AI Strategy
The Desktop Is the Only Surface That Sees the Work
Dashboards report on the work after it happens. Chat windows see only what the user is willing to type. Meeting summaries capture what got said. The desktop is the only AI surface that watches the work itself, in flight, while the outcome is still changeable.
A dashboard reports what happened last week. A meeting summary captures what people said about the work. A chat window only knows what the user was willing to type. None of those surfaces sees the work itself, in flight, while there is still time to change the outcome.
The work is happening on the desktop. The customer record is open. The spreadsheet is being edited. The vendor invoice is being reconciled. The exception is being noticed — or missed. That is where decisions get made, and therefore where help has to land if it is going to be help at all.

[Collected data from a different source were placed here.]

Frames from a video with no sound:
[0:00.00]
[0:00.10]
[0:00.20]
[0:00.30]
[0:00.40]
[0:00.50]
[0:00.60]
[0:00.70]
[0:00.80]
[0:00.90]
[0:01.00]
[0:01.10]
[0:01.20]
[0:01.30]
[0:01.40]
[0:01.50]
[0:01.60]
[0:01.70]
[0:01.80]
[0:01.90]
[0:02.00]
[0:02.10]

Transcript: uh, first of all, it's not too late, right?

This is structurally different from how the rest of the AI industry has been built. A chat assistant inherits the user's mental model only through the prompt — and only the part of it the user remembers to share. A dashboard hands the user a model. A desktop substrate hands the agent the model. That inversion is the unlock.
The corollary is harder to swallow: real-time intervention requires real-time visibility. You cannot help a user notice an exception they have already missed. You cannot suggest the right next step after the file is closed. The help has to land in the second the file opens, not in the weekly review.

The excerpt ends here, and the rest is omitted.